Across Europe, farmers and food businesses are cutting production as they struggle to cope with soaring energy costs. Montalbano said his energy bill was about five times what it was this time last year. The prospect of seasonal food shortages has prompted industry warnings and frantic calls for government support, at a time when Russia’s president Vladimir Putin has cut gas flows in response to western sanctions.
Crops that require intensive heating in colder climates, such as cucumbers, tomatoes and lettuce, are the most directly affected. But the energy crisis is impacting the European food supply chain more broadly, with bakers, dairy farmers and other producers, including of sugar beet and olives, also struggling to pay bills, as costs rise much faster than the prices they can secure from wholesalers.
Pekka Pesonen, secretary-general of Copa-Cogeca, which represents EU farmers, said this week that the knock-on effects of high bills had been more severe than expected. The price of inputs such as fertilisers and animal feed had shot up, while rising refrigeration, heating and transport costs had deterred farmers from planting.
The EU is discussing plans to cap the price of energy for companies and households but also mandate reductions in use, which could hit farmers. The UK has unveiled a plan that would support businesses, but only for six months.

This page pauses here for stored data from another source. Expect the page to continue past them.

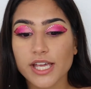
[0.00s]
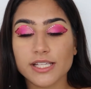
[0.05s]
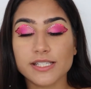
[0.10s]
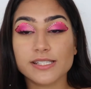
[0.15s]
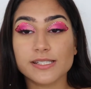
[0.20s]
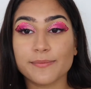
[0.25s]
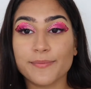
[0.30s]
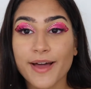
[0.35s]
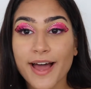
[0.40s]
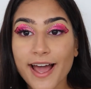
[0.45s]
is
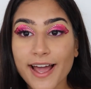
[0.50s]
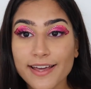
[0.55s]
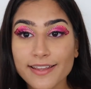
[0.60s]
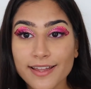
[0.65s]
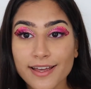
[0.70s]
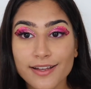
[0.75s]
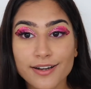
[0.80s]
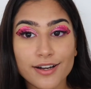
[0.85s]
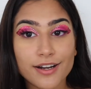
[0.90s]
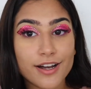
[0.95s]
some
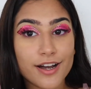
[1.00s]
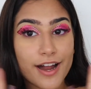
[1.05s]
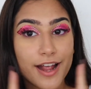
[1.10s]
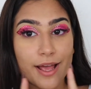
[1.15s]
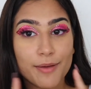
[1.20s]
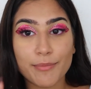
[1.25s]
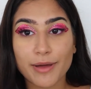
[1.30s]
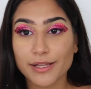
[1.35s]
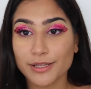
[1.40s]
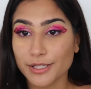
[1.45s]
highlighter
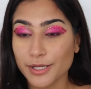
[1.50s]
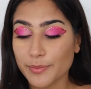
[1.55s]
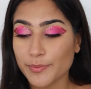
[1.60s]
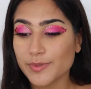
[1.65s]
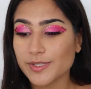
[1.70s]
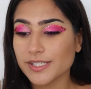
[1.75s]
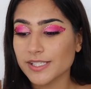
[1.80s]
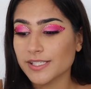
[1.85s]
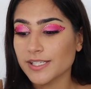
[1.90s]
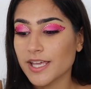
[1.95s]
and my
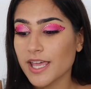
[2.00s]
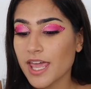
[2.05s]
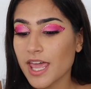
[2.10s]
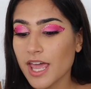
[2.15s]
lips.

But it is already too late for many. Jimmy Russo, co-owner of UK-based Valley Grown Salads, said: “I suspect that 75-80 per cent of UK salad growers will not plant next year . . . because it doesn’t make any economic sense. It’s fair to say the salad sector has been abandoned.”
The hot weather this summer has compounded the problem, leaving Russo unable to grow most of his normal crop. But natural gas which last year cost him 50p a therm now costs £3.75, and he has been quoted £5 a therm for the winter.
“You can’t sell a cucumber at £2.50,” he said.
In the Netherlands, which accounts for almost a fifth of world tomato exports, many glasshouses are going dark. Companies that normally use lighting to help grow tomatoes “will most likely not do so in the coming winter due to the high electricity price”, said Alexander Formsma, energy specialist at Glastuinbouw Nederland.
Alfred Pedersen & Son, the largest tomato supplier in Sweden and Denmark, which operates 350,000 square metres of greenhouses, said it was also switching off this winter. It supplies supermarkets with 20,000 tonnes of tomatoes a year, of which about a quarter is produced in the winter.
Energy costs have surged tenfold compared with last year, said Torben Roll, its chief operating officer. “A huge amount of tomatoes will be missing” from the northern European supply chain, he said, adding that growers in warmer climes such as Spain and Morocco might not be able to fill the gap.
Some French sugar beet growers have had to bring forward their harvest because of fears of a potential winter gas shortage. Tereos, France’s largest sugar producer, said it would move early to begin the energy-intensive process of turning the beets into sugar.
“There were worries among industrial groups that if there were gas shortages, they could get cut off,” said Timothé Masson, an economist with the French beet producers’ union.
While rising energy prices most directly affect the use of heated greenhouses in colder climates, farmers in warmer climates are still being hit by higher input costs and extreme weather.
In Italy, where growers were already struggling with a drought over the summer, about a third of the country’s farmers are operating at a loss, according to research for Italy’s farming union Coldiretti by data analysis firm Centro Studi Divulga.
Filippo De Miccolis Angelini, a Coldiretti member who farms grains and vegetables including olives at his farm in the southern Puglia region, said his monthly energy bill had almost tripled compared with last year, while fertiliser prices were four times higher. “We’ll press the olives for sure, but we’re very scared of the costs,” he said.
Some farmers are also choosing to sell on the electricity that they agreed to buy at a fixed rate, rather than use it for agriculture. “I know farmers who have a fixed-price contract for two years . . . and calculated that it doesn’t make any sense to use it rather than sell it, trade it to someone else. It’s a business decision,” said one.
Back in south-east England, Montalbano said some fellow growers closer to retirement age were pulling out, while those who owned land were also cashing in. But as a younger tenant, he said he had few options but to look at less energy intensive crops, such as peppers.
“If I don’t grow, how do I pay my bills?” he said. “I’m keeping going from my savings, meaning I’m going backwards. So where do I go?”